He pursued public issues right to the court’s doorstep

Updated - December 04, 2021 11:28 pm IST

Published - August 23, 2014 10:46 pm IST - BANGALORE:

As a true public intellectual, Jnanpith Award Winner U.R. Ananthamurthy did not just espouse public causes by participating in struggles, but took part in legal battles by approaching the Supreme Court and Karnataka High Court. He also appeared before the quasi judicial commissions on issues of public interest.

He had filed two petitions before the Supreme Court on the controversial Bangalore-Mysore Infrastructure Corridor project (BMIC). In his first petition filed in 2008, he had claimed that a large extent of land was acquired in excess of the requirement to build the expressway and allied infrastructure.

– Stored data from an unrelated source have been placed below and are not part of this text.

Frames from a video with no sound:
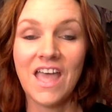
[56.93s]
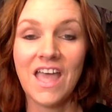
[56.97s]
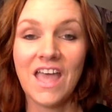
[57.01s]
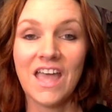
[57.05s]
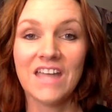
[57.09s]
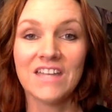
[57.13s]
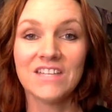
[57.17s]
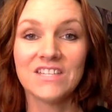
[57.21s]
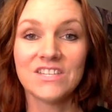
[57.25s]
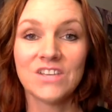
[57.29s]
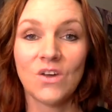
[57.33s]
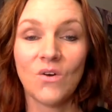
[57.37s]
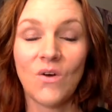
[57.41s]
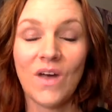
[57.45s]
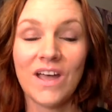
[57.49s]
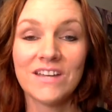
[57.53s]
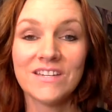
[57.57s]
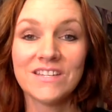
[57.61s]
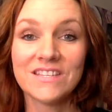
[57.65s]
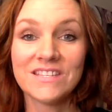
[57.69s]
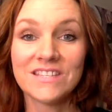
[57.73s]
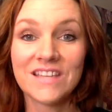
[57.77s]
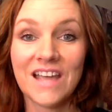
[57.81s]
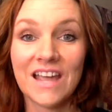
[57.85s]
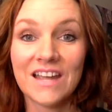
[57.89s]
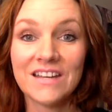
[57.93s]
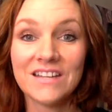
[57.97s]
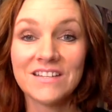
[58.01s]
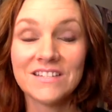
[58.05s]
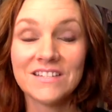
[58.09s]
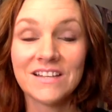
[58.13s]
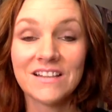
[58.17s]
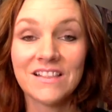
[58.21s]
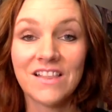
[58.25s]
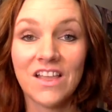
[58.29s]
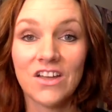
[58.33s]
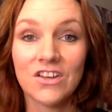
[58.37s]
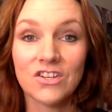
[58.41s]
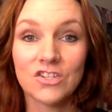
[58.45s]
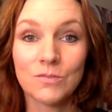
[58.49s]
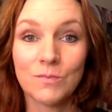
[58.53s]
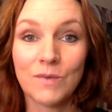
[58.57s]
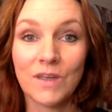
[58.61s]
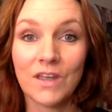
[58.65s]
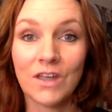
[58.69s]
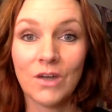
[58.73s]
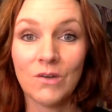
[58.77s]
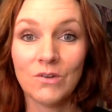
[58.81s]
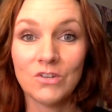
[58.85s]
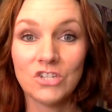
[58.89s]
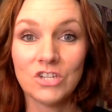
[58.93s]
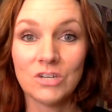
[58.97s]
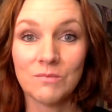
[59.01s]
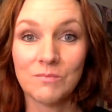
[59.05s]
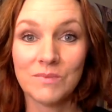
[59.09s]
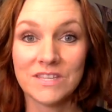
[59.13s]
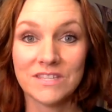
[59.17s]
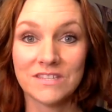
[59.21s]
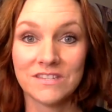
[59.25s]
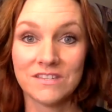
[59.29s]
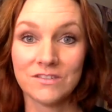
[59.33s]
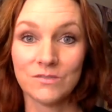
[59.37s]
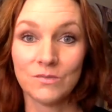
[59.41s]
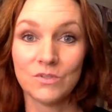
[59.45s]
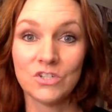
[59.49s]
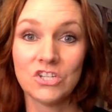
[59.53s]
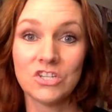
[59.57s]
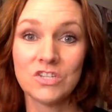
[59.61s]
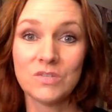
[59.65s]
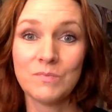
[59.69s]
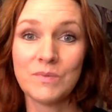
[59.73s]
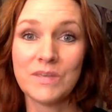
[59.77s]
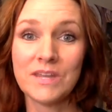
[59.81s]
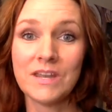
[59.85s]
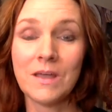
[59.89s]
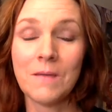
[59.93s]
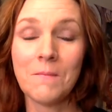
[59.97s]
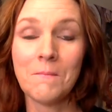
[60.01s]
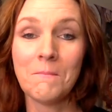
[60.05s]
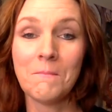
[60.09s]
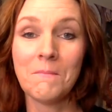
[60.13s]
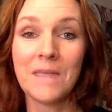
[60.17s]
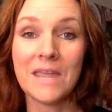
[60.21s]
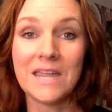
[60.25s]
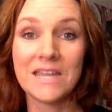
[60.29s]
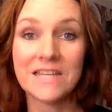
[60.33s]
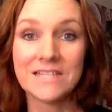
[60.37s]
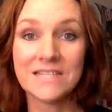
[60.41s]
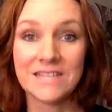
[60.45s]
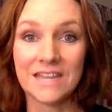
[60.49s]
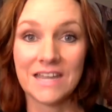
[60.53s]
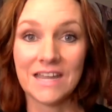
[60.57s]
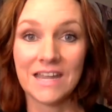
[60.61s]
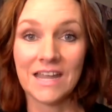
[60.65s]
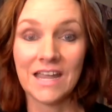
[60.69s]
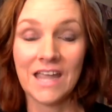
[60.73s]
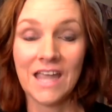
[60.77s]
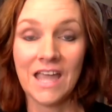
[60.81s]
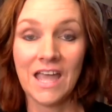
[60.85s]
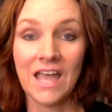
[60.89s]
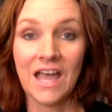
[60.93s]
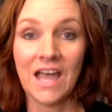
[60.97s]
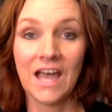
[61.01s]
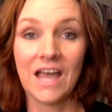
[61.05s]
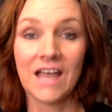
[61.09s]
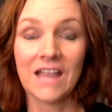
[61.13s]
And so I decided to launch my coaching business, which has been amazing. I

In his petition filed in June 2014, he had questioned the Karnataka High Court’s order of directing the State to pass an award for certain portions of land acquired for the BMIC even though the issue of excess land was pending before the apex court. In this petition, he had alleged that the State had not challenged the High Court’s order “to perpetuate fraud committed for misappropriating massive tracts of lands belonging to farmers”. He was among several petitioners, under the banner of Citizens for Justice and Peace, which questioned certain aspects related to Datta Jayanti and rituals allowed at the Datta Shrine atop Bababudangiri in Chickmagalur district. All the three petitions are pending before the apex court for final adjudication.

The celebrated writer was among four other litterateurs who in 2011 moved the High Court questioning the State’s decision of merging government schools having less than five students with nearby schools. As a result of this plea, the State gave an undertaking to the court that it would provide free transport to students to reach nearby schools in case of merger.

The private unaided schools managements’ association had made him and other Kannada litterateurs as respondents in its petition of 1994 against Kannada as medium of instruction as this policy was framed based on their suggestions. He was among other Kannada litterateurs who in 2009 knocked on the doors of the apex court on the issue of mother tongue in schools.

When there was opposition from the public to the plans to set up four new thermal power plants, including the one at Chamalapura in Mysore reached boiling point in March 2008, Dr. Ananthamurthy had surprised everyone by personally appearing before the Karnataka Electricity Regulatory Commission (KERC) to seek the cancellation of projects which are “environmentally destructive”.

Though his main grouse was against environmental destruction, he had also voiced concern over displacing of farmers by acquiring their lands for “developmental projects”.